TO DO:
Reproduce all the data exactly, without pictures.

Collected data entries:
#####

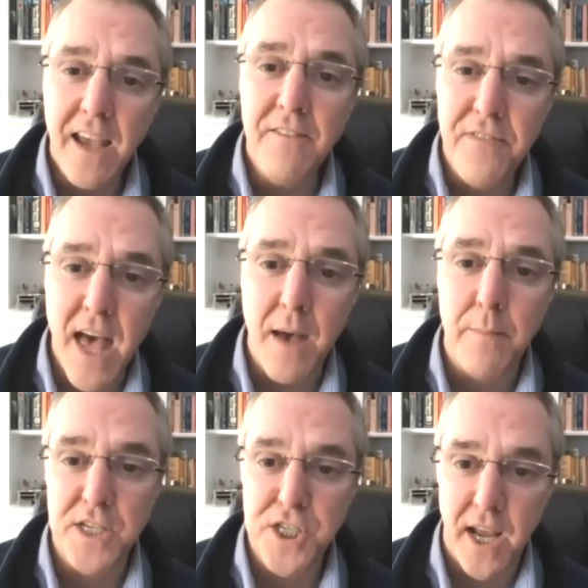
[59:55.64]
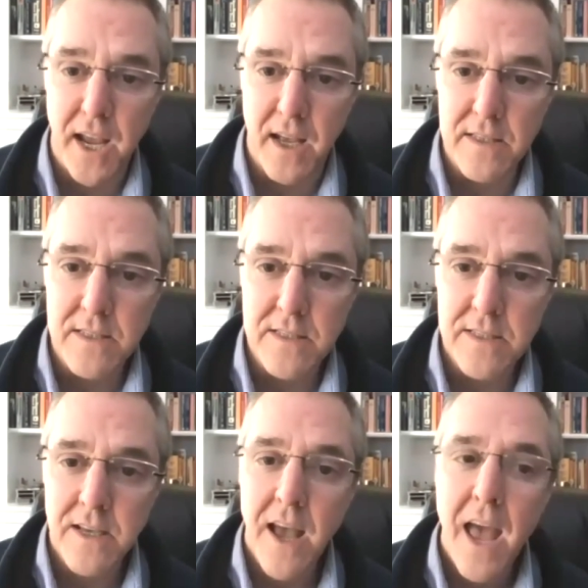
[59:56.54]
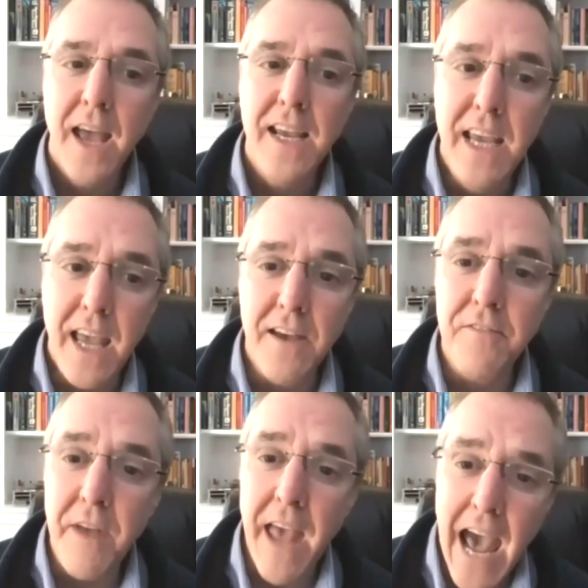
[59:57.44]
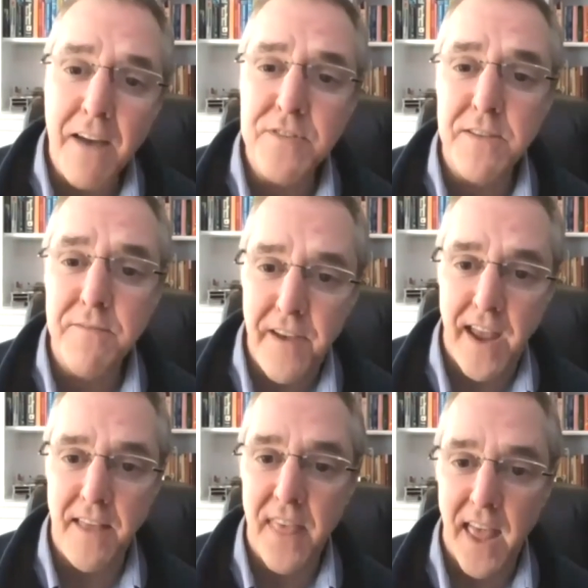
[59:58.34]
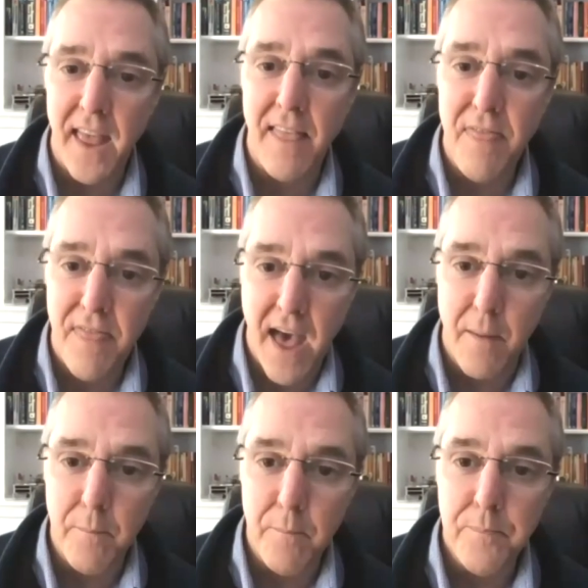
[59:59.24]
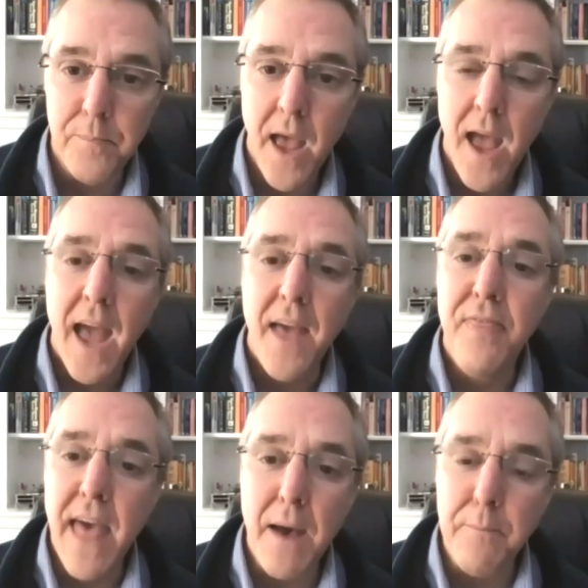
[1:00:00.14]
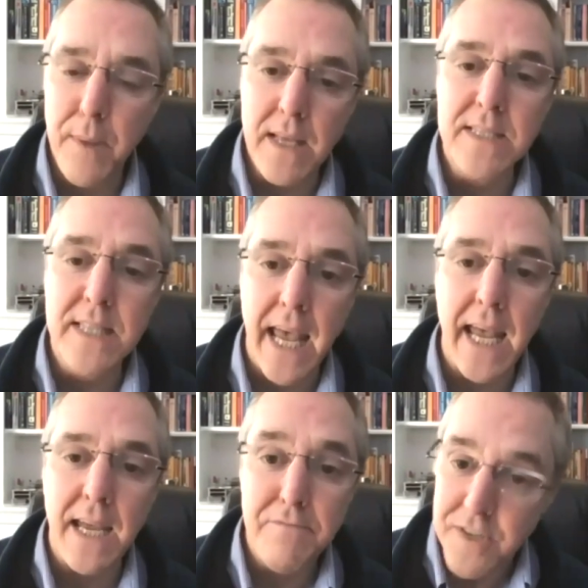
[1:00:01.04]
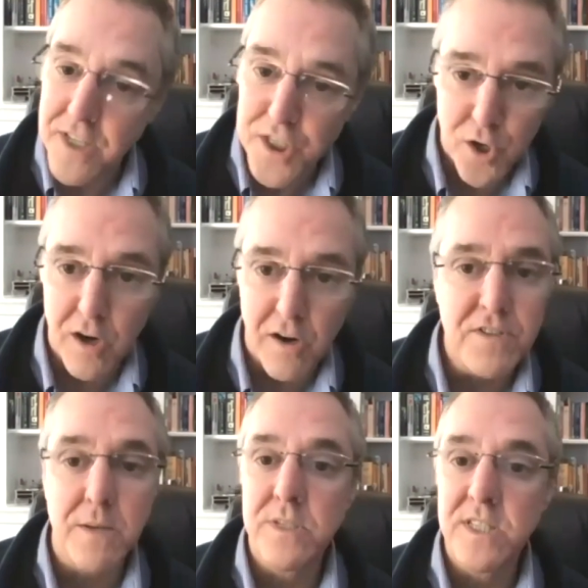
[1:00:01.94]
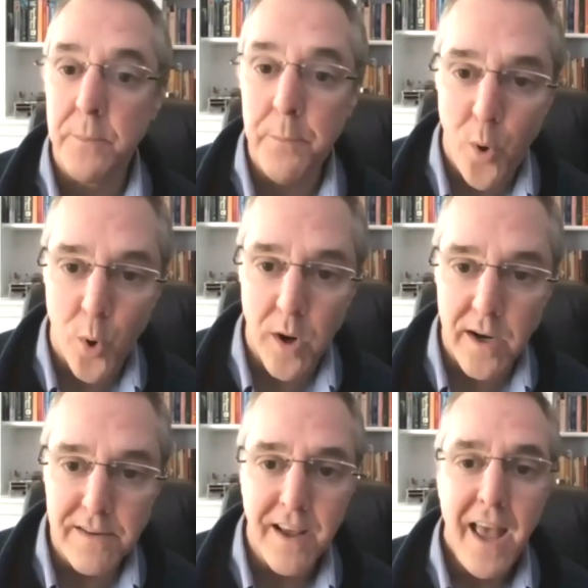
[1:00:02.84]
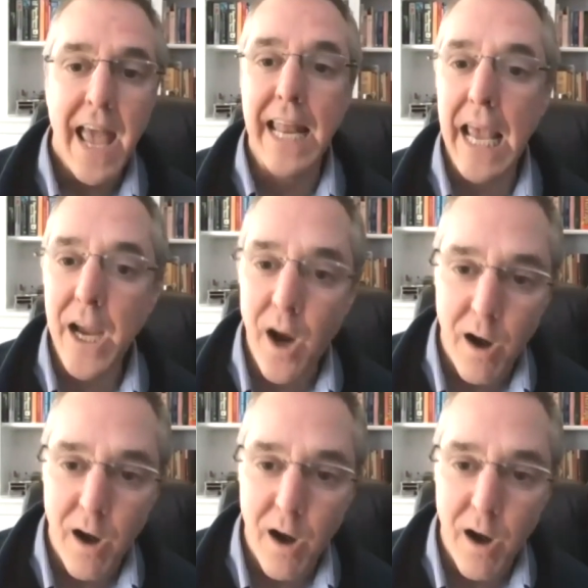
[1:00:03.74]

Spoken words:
Give them a chance. Have some faith in them. And that means they deserve some support and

#####

YOUR RESPONSE:
[59:55.64]
[59:56.54]
[59:57.44]
[59:58.34]
[59:59.24]
[1:00:00.14]
[1:00:01.04]
[1:00:01.94]
[1:00:02.84]
[1:00:03.74]

Spoken words:
Give them a chance. Have some faith in them. And that means they deserve some support and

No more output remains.